NW: In what sort of way?

AM: By that I mean, what is it that makes me ‘me’? We’re a country and a region composed of people from all over; I don’t think you can dig deep and not end up talking about a journey, or not have some sense of movement or travel involved. All of us were brought here in some capacity; you can’t escape that. It just is a part of who you are, part of your chemical makeup. So the work always hints to a sense of coming from somewhere or going somewhere, or the actual movement to create and produce it. That is irrevocably who we are. I can’t think of any aspect of our society that isn’t the result of the influences or history of other places in combination with what’s here. I don’t know if you can get past that. I think that’s what it is. Works can remain static and of course refer to movement. So the work I make always in some way go back to that idea of movement – even movement in the sense of a particular act being done to make a physical object. For example, “Bessie’s Backbone,” a column of over 100 ceramic parts going from floor to ceiling, this work is – metaphorically and physically – a way for me to work towards trying to compound decades and years of abuse. Compounding it in this way is where I feel it becomes the strength we need or show or try to call upon.

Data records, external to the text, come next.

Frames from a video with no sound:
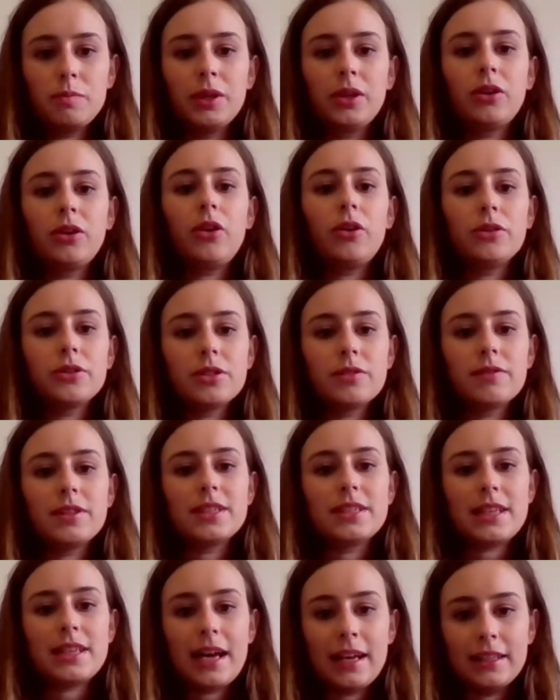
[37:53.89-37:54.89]
because of
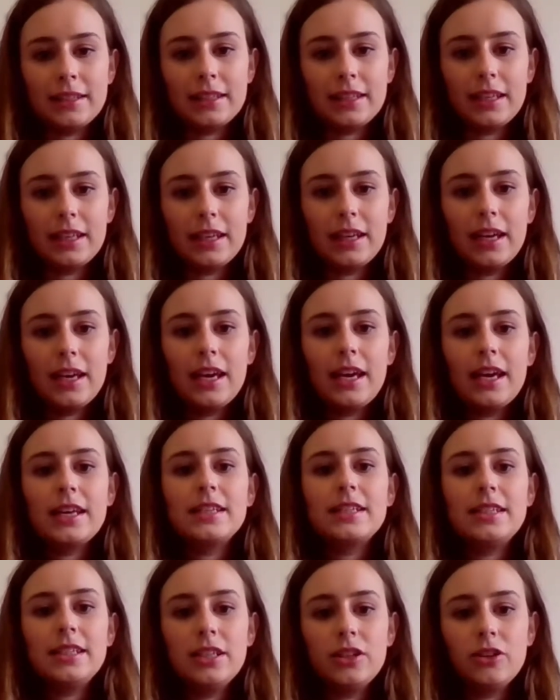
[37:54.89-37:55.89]
this algae
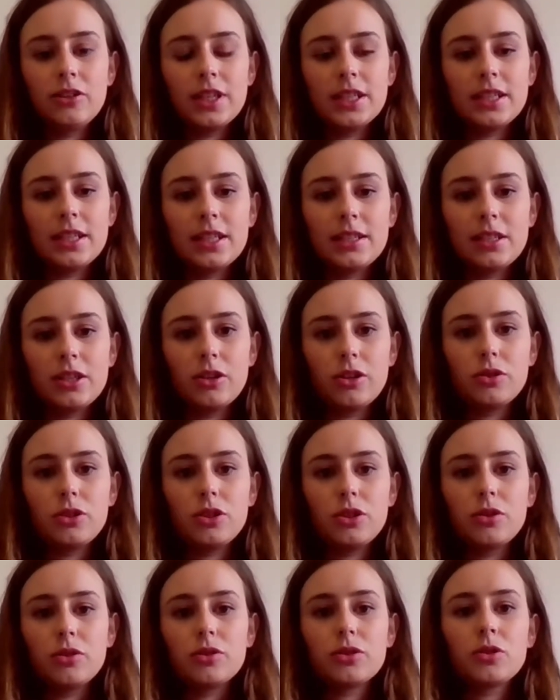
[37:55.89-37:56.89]
decreasing
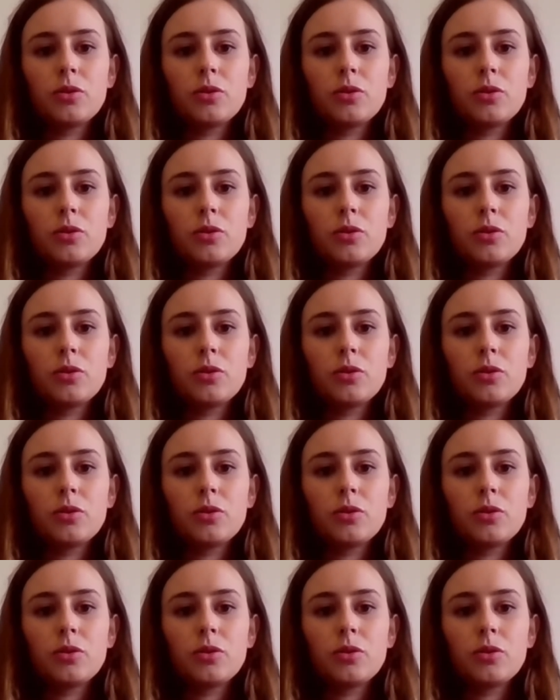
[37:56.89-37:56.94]
CO2.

NW: Taking this idea of strength and abuse and pain, tell me about where you think your work speaks to the title of the exhibition. What does it mean when “We Suffer To Remain”?

AM: Even before the show was titled, one thing that’s very evident in Graham’s piece – “The Slave’s Lament” – is this ethereal, almost intangible, and emotional energy that comes from the work that expresses pain. It does so in a very elegant, and sophisticated way. I don’t want to say delightful, but there is a lightness to it despite the weight and heaviness of the subject matter. There is a very spiritual energy that comes from his piece that addresses the pain of slavery. It does it, to me, in an exquisite way. It hits to the core. We can talk about slavery many times, but this piece helps you to feel the effects emotionally that we don’t often talk about. When we talk about suffering to remain I think about the things that continue through time as a result of slavery.

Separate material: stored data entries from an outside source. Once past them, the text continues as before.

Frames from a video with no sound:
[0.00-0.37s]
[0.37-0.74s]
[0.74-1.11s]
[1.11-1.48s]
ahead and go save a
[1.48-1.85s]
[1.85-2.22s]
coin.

We tend to think about slavery specifically as acts, a constructed system, but I was thinking – in response to feeling this piece by Graham – well, what are the emotional or intangible or non-articulated words and feelings that are passed down? The trauma. We talk about our ancestors and what happened to them, and we think it’s separate and aside. I don’t think it is. I believe that we inherit that in our DNA. We are even starting to see that in science now, that we physically inherit trauma from our ancestors. There are times when this trauma can be triggered. Graham’s piece triggered that in me. I’m not a slave in this day and age, but I can still experience some of those emotions and I can even react to them in a way where I’m not quite sure why I have the capacity to react the way I do. When I’m talking about suffering I’m not talking about it in terms of feeling physical pain; I’m talking about a very emotional way or intangible way of processing. A way of being… it’s a way of being.

“We Suffer To Remain” will open at the NAGB at 7 pm on Thursday, March 22nd, 2018. The NAGB will be hosting a cohort including Scottish artist Graham Fagen and the  British Council’s Caribbean Arts Manager, Annalee Davis and Director of Exhibitions, Visual Arts, Gemma Hollington, All openings are free to the public, and all discussion is welcome.

"Wisdom Teeth" (2017), Anina Major, glass, 3 x 5 x 3 (4). Collection of the artist. Cast from dried coconut husks in sand.